Dataset records:
<<<<

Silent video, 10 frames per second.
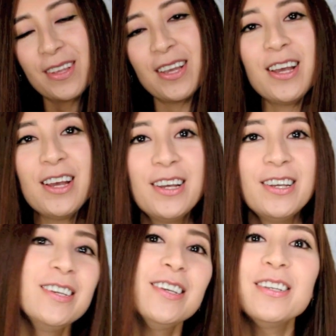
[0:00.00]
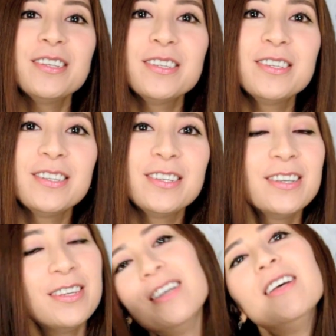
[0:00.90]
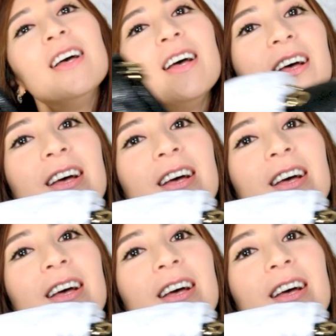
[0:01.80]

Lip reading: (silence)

>>>>
<<<<

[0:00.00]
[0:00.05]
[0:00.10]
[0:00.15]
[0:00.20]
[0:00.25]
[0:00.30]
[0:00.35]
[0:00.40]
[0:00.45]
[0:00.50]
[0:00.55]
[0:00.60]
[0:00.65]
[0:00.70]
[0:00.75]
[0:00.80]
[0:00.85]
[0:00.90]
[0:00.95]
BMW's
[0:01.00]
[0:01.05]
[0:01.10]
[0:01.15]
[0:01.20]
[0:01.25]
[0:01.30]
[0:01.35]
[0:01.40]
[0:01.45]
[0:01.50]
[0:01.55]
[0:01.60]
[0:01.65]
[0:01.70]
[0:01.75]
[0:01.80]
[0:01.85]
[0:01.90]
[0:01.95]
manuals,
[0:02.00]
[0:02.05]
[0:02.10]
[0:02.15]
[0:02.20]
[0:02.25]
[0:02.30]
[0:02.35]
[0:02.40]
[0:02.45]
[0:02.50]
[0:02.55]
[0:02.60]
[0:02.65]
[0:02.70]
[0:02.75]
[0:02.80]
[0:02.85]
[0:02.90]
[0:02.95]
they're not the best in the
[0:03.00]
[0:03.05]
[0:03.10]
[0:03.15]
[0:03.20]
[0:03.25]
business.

>>>>
<<<<

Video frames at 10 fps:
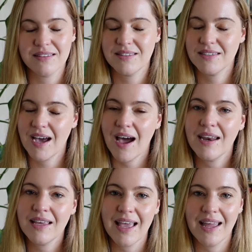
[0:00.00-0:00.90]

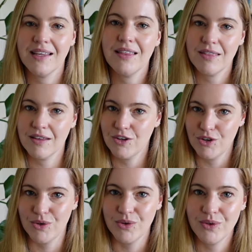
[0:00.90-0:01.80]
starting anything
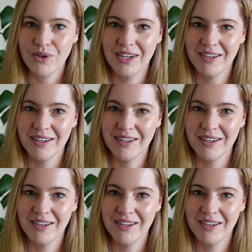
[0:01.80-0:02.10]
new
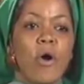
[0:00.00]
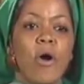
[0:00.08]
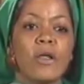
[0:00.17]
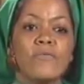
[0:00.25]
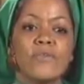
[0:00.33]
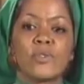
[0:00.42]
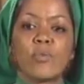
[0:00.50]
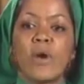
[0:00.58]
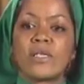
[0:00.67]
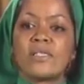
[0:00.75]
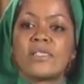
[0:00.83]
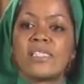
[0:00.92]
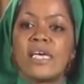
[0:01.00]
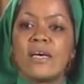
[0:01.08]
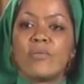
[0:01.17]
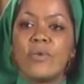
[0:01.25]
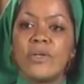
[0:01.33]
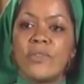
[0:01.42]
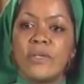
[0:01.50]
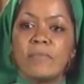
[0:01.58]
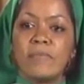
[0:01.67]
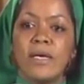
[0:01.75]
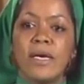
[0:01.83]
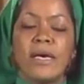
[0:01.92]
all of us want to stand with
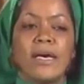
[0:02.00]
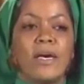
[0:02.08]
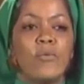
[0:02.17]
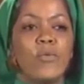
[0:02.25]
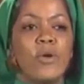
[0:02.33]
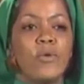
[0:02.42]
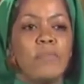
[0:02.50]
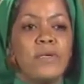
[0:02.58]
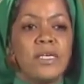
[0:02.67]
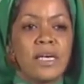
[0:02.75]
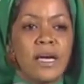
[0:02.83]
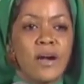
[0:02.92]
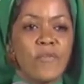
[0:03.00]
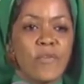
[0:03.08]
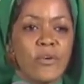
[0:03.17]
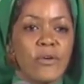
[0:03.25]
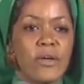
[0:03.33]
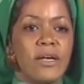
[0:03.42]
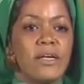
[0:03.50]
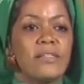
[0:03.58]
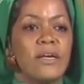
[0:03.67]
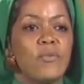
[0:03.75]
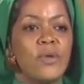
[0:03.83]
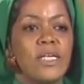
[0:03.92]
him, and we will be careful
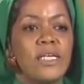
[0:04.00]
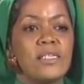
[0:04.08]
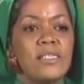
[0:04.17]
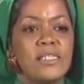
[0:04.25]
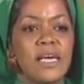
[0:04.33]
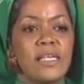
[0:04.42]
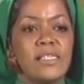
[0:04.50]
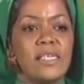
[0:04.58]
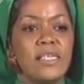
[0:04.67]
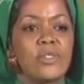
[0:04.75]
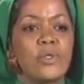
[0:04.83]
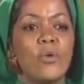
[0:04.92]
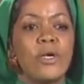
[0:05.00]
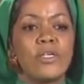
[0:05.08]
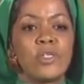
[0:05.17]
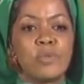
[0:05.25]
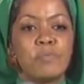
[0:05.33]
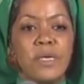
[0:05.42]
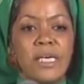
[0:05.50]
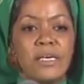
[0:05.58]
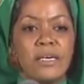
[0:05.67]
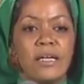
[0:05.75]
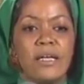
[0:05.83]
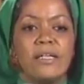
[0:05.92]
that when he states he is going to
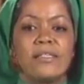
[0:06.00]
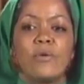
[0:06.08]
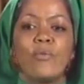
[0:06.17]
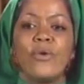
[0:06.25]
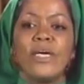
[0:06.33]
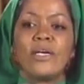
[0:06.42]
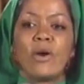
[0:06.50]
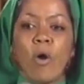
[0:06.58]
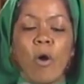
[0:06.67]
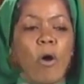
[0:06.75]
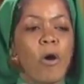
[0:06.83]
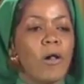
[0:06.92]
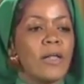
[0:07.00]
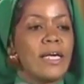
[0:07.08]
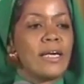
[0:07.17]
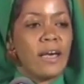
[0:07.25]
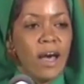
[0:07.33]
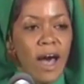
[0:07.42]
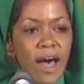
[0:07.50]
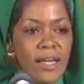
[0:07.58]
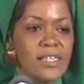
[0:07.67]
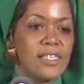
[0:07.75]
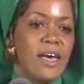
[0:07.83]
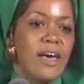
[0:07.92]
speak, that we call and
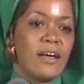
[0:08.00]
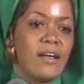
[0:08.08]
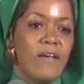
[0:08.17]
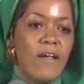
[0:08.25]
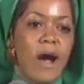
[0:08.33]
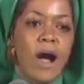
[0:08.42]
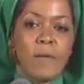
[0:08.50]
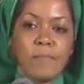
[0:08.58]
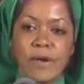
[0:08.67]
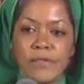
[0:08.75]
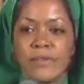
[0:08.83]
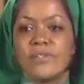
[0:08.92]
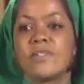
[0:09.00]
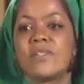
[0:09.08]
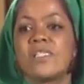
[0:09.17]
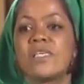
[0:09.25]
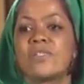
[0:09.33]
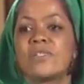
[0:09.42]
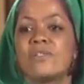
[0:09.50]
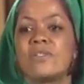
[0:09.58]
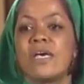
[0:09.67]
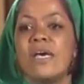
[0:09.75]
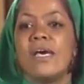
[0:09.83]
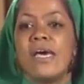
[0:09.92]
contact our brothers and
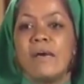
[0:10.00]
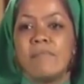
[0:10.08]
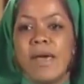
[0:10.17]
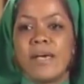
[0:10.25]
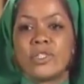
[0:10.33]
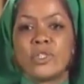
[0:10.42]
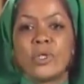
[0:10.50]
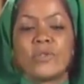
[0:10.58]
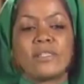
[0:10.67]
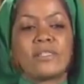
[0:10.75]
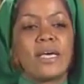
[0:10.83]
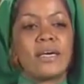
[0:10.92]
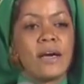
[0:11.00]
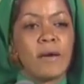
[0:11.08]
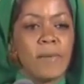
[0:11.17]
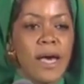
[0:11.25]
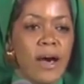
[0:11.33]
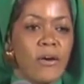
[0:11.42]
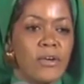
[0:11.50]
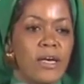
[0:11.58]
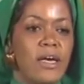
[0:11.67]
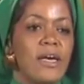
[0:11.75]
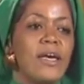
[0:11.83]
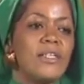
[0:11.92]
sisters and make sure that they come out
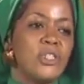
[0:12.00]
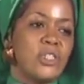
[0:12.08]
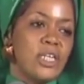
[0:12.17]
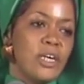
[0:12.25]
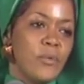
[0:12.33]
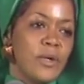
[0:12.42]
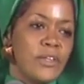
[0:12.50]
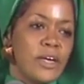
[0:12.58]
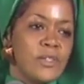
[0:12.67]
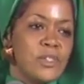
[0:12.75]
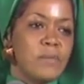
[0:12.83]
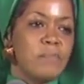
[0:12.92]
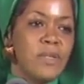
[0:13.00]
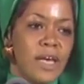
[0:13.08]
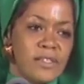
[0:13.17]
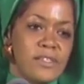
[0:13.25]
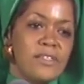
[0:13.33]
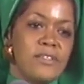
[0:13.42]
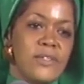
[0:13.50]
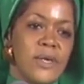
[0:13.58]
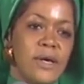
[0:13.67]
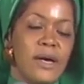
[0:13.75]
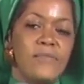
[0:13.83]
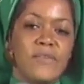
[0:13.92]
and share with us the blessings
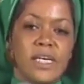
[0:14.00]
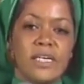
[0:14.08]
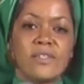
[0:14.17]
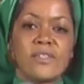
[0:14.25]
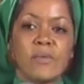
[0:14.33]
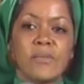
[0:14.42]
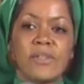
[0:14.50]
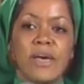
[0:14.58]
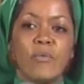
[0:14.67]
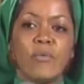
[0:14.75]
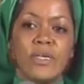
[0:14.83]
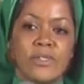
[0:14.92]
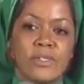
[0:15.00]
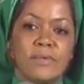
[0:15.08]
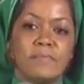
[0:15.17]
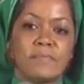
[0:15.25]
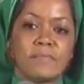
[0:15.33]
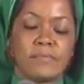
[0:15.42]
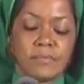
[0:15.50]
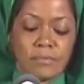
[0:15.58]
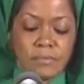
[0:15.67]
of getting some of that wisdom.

>>>>

_WORK INSTRUCTIONS_. Which lines in the records above include the word "frames"? Copy them out.

_ANSWER BOX_.
Silent video, 10 frames per second.
Video frames at 10 fps:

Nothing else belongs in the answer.